Kırmızı hâre sürekli insanı çevrelerse insanda güven hissini ve huzuru temin ediyordu.
Buna delil Rasûlullah Sallallahu Aleyhi ve Sellemin şu mübarek sözleridir:
“Abdest alan bir Müslüman, ağzına ve burnuna su verdiğinde ağzı ve burnu ile işlemiş olduğu günahları dökülür gider. Yüzünü yıkadığında yüzünden, hatta iki göz kapakları arasından günahları dökülür gider. Başını meshettiğinde hataları başından, hatta kulaklarından dökülür, gider. Ayaklarını yıkadığı zaman ayakları ile işlediği hataları ayaklarından, hatta tırnaklarının arasından çıkar gider.
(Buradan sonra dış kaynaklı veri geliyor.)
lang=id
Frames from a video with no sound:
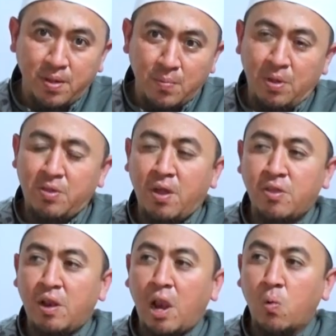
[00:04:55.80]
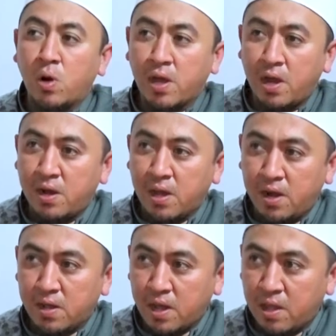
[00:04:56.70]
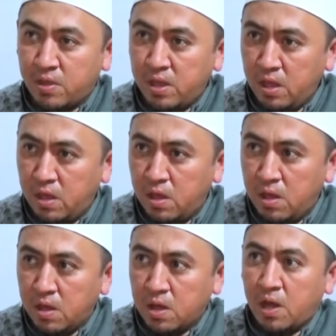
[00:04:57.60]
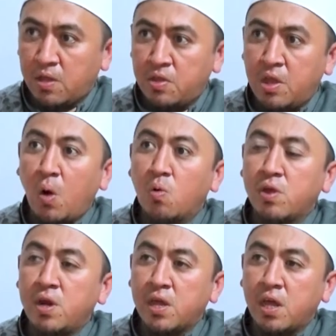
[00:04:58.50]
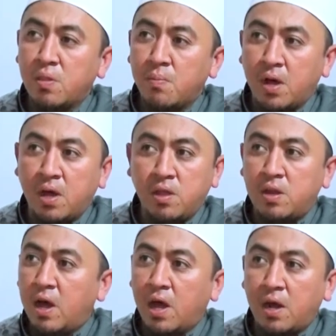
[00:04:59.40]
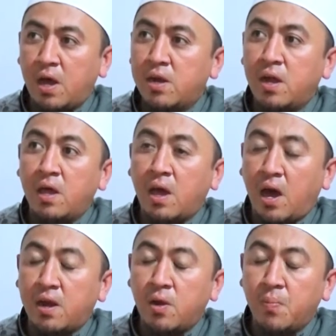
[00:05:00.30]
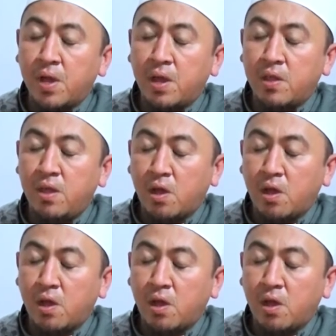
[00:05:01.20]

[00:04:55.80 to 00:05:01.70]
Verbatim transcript: bisa selalu dekat dengan kekasih kekasih jauh sedikit maka tidak akan ada yang ada di pikirannya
Böylece o kul, günah ve hatalarından temizlenmiş olur.” (İbn Mâce, Sünen, Tahâret, 6; Müslim, Sahih, Tahâret, 32; Nesâî, Sünen, Tahâret, 108]
Bağışlanmış demek, yani güvendedir anlamına gelir.
***
Robert Kenzi bu araştırmasını Avrupada 50 bin kişi üzerinde uygulamıştır.
50 bin kişide bu ışın ve sıcaklığı ölçmüş (ayrıca bu ışınlar hastalığı teşhiste kullanılan bir metodtur).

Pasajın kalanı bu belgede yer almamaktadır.